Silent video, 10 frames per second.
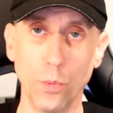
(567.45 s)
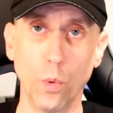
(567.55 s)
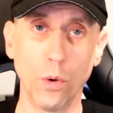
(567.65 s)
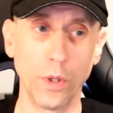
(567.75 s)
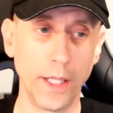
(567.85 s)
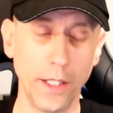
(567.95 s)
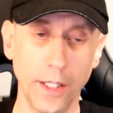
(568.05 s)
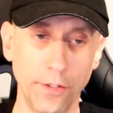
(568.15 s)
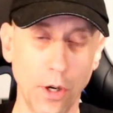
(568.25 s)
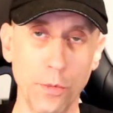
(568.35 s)
You won't.
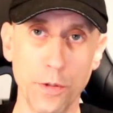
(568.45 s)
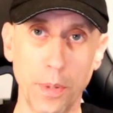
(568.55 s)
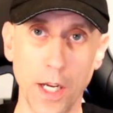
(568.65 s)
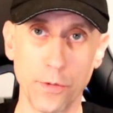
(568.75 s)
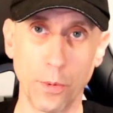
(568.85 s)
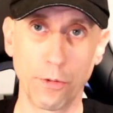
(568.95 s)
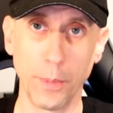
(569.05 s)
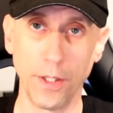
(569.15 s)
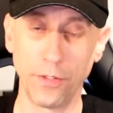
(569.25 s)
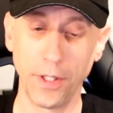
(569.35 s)
It's almost impossible for
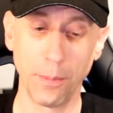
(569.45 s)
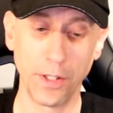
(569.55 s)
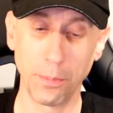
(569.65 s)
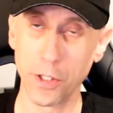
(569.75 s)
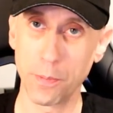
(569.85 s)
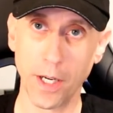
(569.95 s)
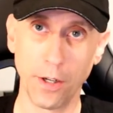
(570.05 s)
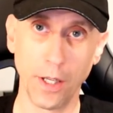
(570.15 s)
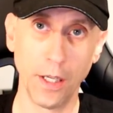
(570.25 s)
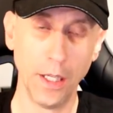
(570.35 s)
me to see them. It's much
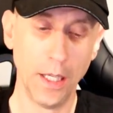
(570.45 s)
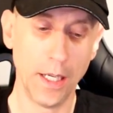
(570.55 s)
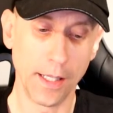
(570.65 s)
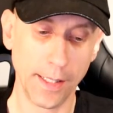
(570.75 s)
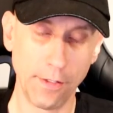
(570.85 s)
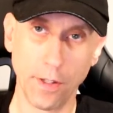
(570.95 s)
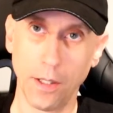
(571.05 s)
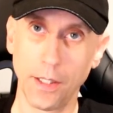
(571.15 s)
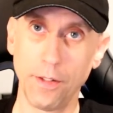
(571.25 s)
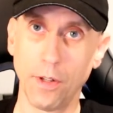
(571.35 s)
better to leave
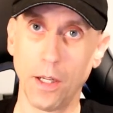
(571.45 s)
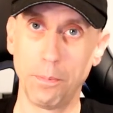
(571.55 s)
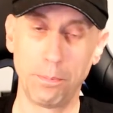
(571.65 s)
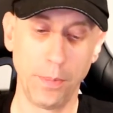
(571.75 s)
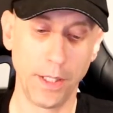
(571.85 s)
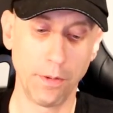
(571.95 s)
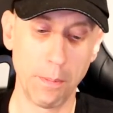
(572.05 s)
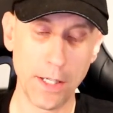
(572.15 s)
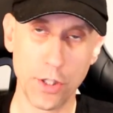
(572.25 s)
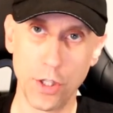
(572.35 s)
a
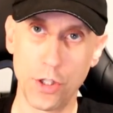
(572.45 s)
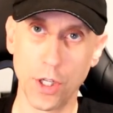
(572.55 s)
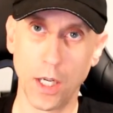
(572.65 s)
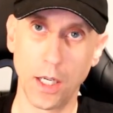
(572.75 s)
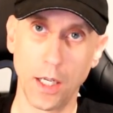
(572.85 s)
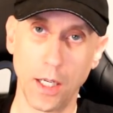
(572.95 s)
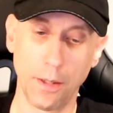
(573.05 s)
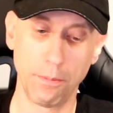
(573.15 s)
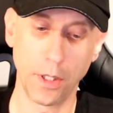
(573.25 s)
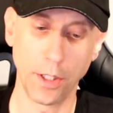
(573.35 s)
message,
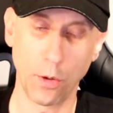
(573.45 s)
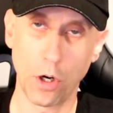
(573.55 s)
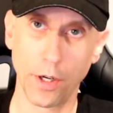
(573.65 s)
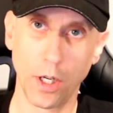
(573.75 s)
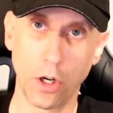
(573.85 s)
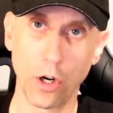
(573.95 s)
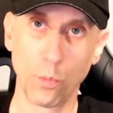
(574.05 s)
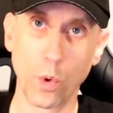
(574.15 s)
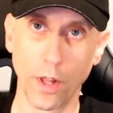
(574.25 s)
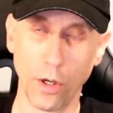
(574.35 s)

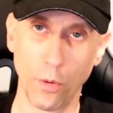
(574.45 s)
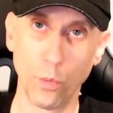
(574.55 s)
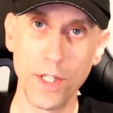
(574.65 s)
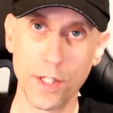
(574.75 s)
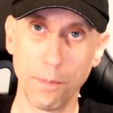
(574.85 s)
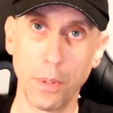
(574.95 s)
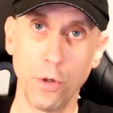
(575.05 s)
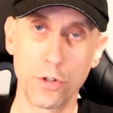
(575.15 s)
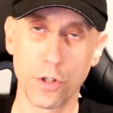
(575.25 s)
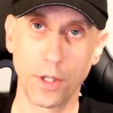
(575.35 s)
on one of the recent
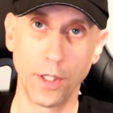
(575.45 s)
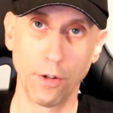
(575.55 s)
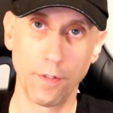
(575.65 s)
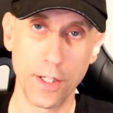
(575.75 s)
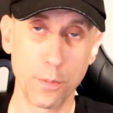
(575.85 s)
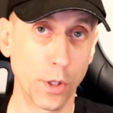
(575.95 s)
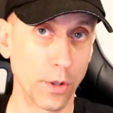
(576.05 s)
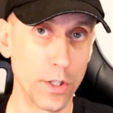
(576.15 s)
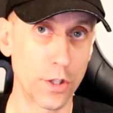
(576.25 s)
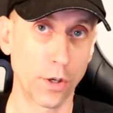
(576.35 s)
posts on either Facebook
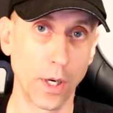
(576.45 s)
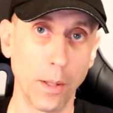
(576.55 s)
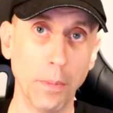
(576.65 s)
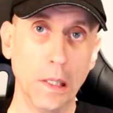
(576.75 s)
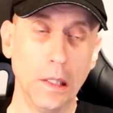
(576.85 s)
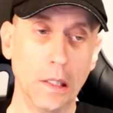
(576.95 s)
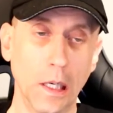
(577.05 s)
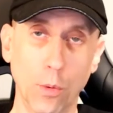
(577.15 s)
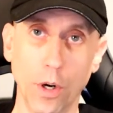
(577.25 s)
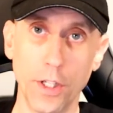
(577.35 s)
or Instagram.
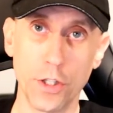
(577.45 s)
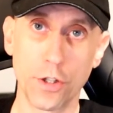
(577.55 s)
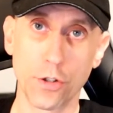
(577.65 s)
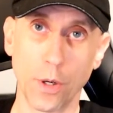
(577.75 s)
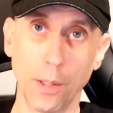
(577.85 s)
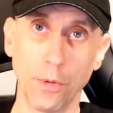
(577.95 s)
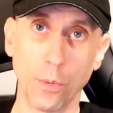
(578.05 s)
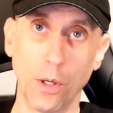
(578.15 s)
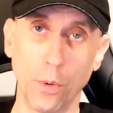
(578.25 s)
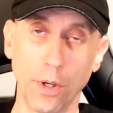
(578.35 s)
We're on Instagram as
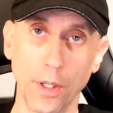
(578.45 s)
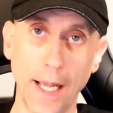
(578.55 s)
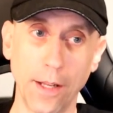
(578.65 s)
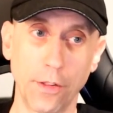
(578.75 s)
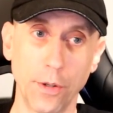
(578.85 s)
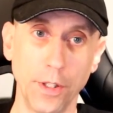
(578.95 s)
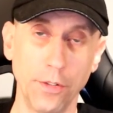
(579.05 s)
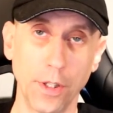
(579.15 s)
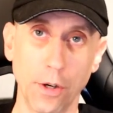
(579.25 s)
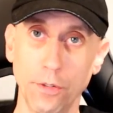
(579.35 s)
well. We're at
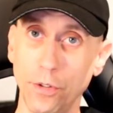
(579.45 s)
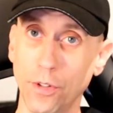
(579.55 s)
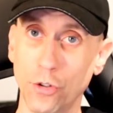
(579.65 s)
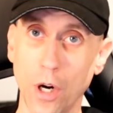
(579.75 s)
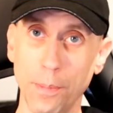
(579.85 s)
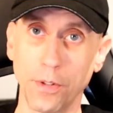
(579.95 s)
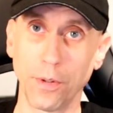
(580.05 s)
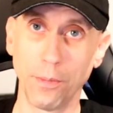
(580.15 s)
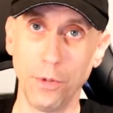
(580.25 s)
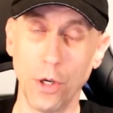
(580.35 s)
13cgunreviews. You can drop us
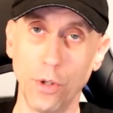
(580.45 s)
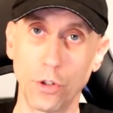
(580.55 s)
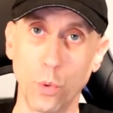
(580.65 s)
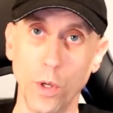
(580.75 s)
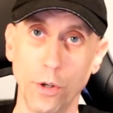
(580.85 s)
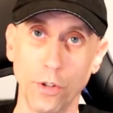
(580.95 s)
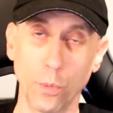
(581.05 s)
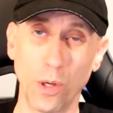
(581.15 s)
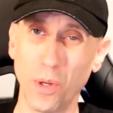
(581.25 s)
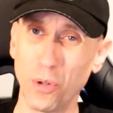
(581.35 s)
a note at Twitter as
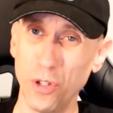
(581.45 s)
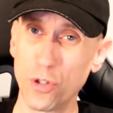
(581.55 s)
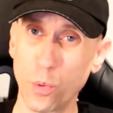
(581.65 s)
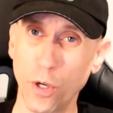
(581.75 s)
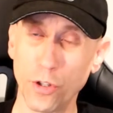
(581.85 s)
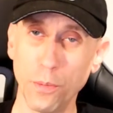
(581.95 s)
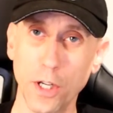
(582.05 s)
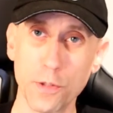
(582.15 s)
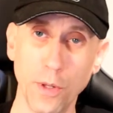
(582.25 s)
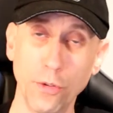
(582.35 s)
well. We don't use Twitter too
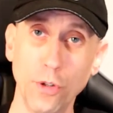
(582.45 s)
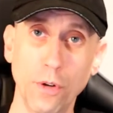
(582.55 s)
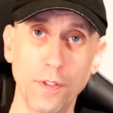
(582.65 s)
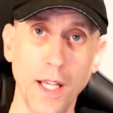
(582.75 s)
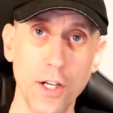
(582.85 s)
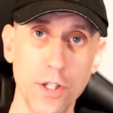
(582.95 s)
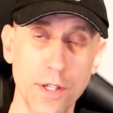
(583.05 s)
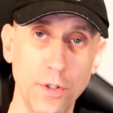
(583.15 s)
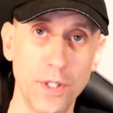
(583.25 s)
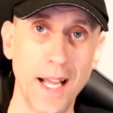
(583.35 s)
much, but those notifications,
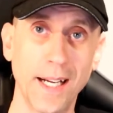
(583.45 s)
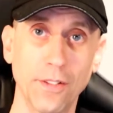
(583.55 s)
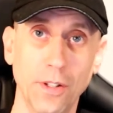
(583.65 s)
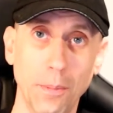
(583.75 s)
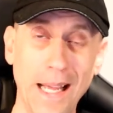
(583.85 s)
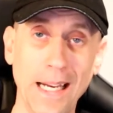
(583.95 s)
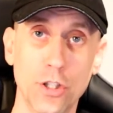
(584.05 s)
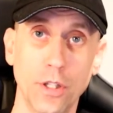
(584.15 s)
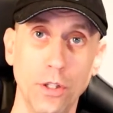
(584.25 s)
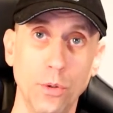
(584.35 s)
if you tag us in them,
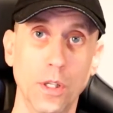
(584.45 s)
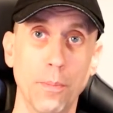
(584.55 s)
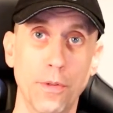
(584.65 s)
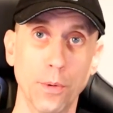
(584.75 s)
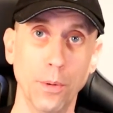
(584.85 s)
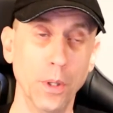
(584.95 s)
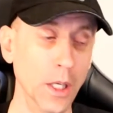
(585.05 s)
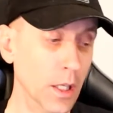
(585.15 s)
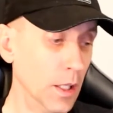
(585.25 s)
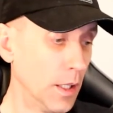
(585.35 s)
actually do come through,
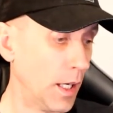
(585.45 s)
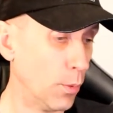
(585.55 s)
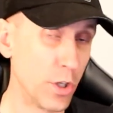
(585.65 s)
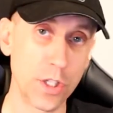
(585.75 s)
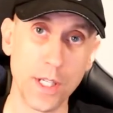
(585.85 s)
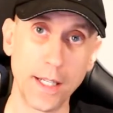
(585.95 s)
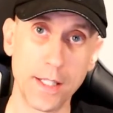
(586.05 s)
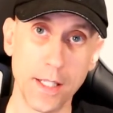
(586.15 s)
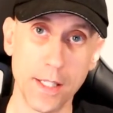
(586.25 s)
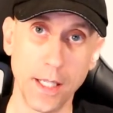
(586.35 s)
which is
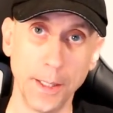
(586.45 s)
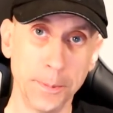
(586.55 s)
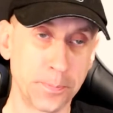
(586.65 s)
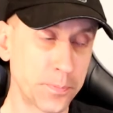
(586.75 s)
nice to see.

*-*-*

→ Instructions to follow
Nothing but the pictures is to be left out; repeat the data exactly.

→ Solution
Silent video, 10 frames per second.
(567.45 s)
(567.55 s)
(567.65 s)
(567.75 s)
(567.85 s)
(567.95 s)
(568.05 s)
(568.15 s)
(568.25 s)
(568.35 s)
You won't.
(568.45 s)
(568.55 s)
(568.65 s)
(568.75 s)
(568.85 s)
(568.95 s)
(569.05 s)
(569.15 s)
(569.25 s)
(569.35 s)
It's almost impossible for
(569.45 s)
(569.55 s)
(569.65 s)
(569.75 s)
(569.85 s)
(569.95 s)
(570.05 s)
(570.15 s)
(570.25 s)
(570.35 s)
me to see them. It's much
(570.45 s)
(570.55 s)
(570.65 s)
(570.75 s)
(570.85 s)
(570.95 s)
(571.05 s)
(571.15 s)
(571.25 s)
(571.35 s)
better to leave
(571.45 s)
(571.55 s)
(571.65 s)
(571.75 s)
(571.85 s)
(571.95 s)
(572.05 s)
(572.15 s)
(572.25 s)
(572.35 s)
a
(572.45 s)
(572.55 s)
(572.65 s)
(572.75 s)
(572.85 s)
(572.95 s)
(573.05 s)
(573.15 s)
(573.25 s)
(573.35 s)
message,
(573.45 s)
(573.55 s)
(573.65 s)
(573.75 s)
(573.85 s)
(573.95 s)
(574.05 s)
(574.15 s)
(574.25 s)
(574.35 s)

(574.45 s)
(574.55 s)
(574.65 s)
(574.75 s)
(574.85 s)
(574.95 s)
(575.05 s)
(575.15 s)
(575.25 s)
(575.35 s)
on one of the recent
(575.45 s)
(575.55 s)
(575.65 s)
(575.75 s)
(575.85 s)
(575.95 s)
(576.05 s)
(576.15 s)
(576.25 s)
(576.35 s)
posts on either Facebook
(576.45 s)
(576.55 s)
(576.65 s)
(576.75 s)
(576.85 s)
(576.95 s)
(577.05 s)
(577.15 s)
(577.25 s)
(577.35 s)
or Instagram.
(577.45 s)
(577.55 s)
(577.65 s)
(577.75 s)
(577.85 s)
(577.95 s)
(578.05 s)
(578.15 s)
(578.25 s)
(578.35 s)
We're on Instagram as
(578.45 s)
(578.55 s)
(578.65 s)
(578.75 s)
(578.85 s)
(578.95 s)
(579.05 s)
(579.15 s)
(579.25 s)
(579.35 s)
well. We're at
(579.45 s)
(579.55 s)
(579.65 s)
(579.75 s)
(579.85 s)
(579.95 s)
(580.05 s)
(580.15 s)
(580.25 s)
(580.35 s)
13cgunreviews. You can drop us
(580.45 s)
(580.55 s)
(580.65 s)
(580.75 s)
(580.85 s)
(580.95 s)
(581.05 s)
(581.15 s)
(581.25 s)
(581.35 s)
a note at Twitter as
(581.45 s)
(581.55 s)
(581.65 s)
(581.75 s)
(581.85 s)
(581.95 s)
(582.05 s)
(582.15 s)
(582.25 s)
(582.35 s)
well. We don't use Twitter too
(582.45 s)
(582.55 s)
(582.65 s)
(582.75 s)
(582.85 s)
(582.95 s)
(583.05 s)
(583.15 s)
(583.25 s)
(583.35 s)
much, but those notifications,
(583.45 s)
(583.55 s)
(583.65 s)
(583.75 s)
(583.85 s)
(583.95 s)
(584.05 s)
(584.15 s)
(584.25 s)
(584.35 s)
if you tag us in them,
(584.45 s)
(584.55 s)
(584.65 s)
(584.75 s)
(584.85 s)
(584.95 s)
(585.05 s)
(585.15 s)
(585.25 s)
(585.35 s)
actually do come through,
(585.45 s)
(585.55 s)
(585.65 s)
(585.75 s)
(585.85 s)
(585.95 s)
(586.05 s)
(586.15 s)
(586.25 s)
(586.35 s)
which is
(586.45 s)
(586.55 s)
(586.65 s)
(586.75 s)
nice to see.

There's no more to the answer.